> Saved entries
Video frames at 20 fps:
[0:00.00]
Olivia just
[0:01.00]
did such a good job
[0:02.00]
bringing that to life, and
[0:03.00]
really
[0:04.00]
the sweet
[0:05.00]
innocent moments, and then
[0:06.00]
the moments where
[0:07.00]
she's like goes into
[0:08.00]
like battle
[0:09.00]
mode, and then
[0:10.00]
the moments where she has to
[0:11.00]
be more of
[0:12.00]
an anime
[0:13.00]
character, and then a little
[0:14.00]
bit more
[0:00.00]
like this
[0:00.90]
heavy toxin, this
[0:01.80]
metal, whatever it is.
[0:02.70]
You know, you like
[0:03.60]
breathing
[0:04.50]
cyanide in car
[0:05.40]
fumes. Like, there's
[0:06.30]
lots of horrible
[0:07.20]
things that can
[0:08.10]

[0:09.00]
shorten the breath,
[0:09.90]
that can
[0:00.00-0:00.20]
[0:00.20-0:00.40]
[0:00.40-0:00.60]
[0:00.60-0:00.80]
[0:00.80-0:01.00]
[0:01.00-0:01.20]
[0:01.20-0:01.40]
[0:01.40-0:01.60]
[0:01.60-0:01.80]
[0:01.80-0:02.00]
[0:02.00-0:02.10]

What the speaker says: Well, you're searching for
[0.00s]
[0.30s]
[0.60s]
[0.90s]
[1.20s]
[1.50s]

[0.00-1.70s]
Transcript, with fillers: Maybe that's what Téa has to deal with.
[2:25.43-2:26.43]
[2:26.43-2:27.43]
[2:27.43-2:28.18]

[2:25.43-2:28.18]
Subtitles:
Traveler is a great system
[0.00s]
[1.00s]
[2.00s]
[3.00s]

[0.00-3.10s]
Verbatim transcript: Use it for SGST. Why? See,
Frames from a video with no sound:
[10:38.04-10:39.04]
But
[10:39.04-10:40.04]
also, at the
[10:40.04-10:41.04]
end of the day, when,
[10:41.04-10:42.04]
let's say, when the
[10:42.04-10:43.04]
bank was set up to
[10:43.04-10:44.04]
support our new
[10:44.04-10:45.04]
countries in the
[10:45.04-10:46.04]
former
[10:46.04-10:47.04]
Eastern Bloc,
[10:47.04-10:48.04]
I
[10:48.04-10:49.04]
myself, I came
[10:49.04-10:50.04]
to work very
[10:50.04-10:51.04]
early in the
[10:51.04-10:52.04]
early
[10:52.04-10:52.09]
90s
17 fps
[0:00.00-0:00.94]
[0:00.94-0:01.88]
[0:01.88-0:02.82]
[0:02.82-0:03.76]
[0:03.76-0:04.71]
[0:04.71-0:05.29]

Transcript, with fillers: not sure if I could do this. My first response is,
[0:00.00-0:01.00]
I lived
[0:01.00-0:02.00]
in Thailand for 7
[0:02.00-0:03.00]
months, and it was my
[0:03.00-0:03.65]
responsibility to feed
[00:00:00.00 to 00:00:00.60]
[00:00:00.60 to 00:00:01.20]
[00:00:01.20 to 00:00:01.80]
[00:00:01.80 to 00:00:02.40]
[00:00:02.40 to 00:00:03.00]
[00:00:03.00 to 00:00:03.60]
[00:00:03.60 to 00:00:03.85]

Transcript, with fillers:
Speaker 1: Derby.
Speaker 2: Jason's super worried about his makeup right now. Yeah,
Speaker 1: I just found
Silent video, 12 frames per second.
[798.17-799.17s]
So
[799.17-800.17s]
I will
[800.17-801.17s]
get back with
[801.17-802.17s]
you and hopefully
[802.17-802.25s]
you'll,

> What is expected
Reproduce exactly the lines from the one containing "[10:48.04-10:49.04]" through the last line of the records above, including both, and nothing else.

> Final answer
[10:48.04-10:49.04]
myself, I came
[10:49.04-10:50.04]
to work very
[10:50.04-10:51.04]
early in the
[10:51.04-10:52.04]
early
[10:52.04-10:52.09]
90s
17 fps
[0:00.00-0:00.94]
[0:00.94-0:01.88]
[0:01.88-0:02.82]
[0:02.82-0:03.76]
[0:03.76-0:04.71]
[0:04.71-0:05.29]

Transcript, with fillers: not sure if I could do this. My first response is,
[0:00.00-0:01.00]
I lived
[0:01.00-0:02.00]
in Thailand for 7
[0:02.00-0:03.00]
months, and it was my
[0:03.00-0:03.65]
responsibility to feed
[00:00:00.00 to 00:00:00.60]
[00:00:00.60 to 00:00:01.20]
[00:00:01.20 to 00:00:01.80]
[00:00:01.80 to 00:00:02.40]
[00:00:02.40 to 00:00:03.00]
[00:00:03.00 to 00:00:03.60]
[00:00:03.60 to 00:00:03.85]

Transcript, with fillers:
Speaker 1: Derby.
Speaker 2: Jason's super worried about his makeup right now. Yeah,
Speaker 1: I just found
Silent video, 12 frames per second.
[798.17-799.17s]
So
[799.17-800.17s]
I will
[800.17-801.17s]
get back with
[801.17-802.17s]
you and hopefully
[802.17-802.25s]
you'll,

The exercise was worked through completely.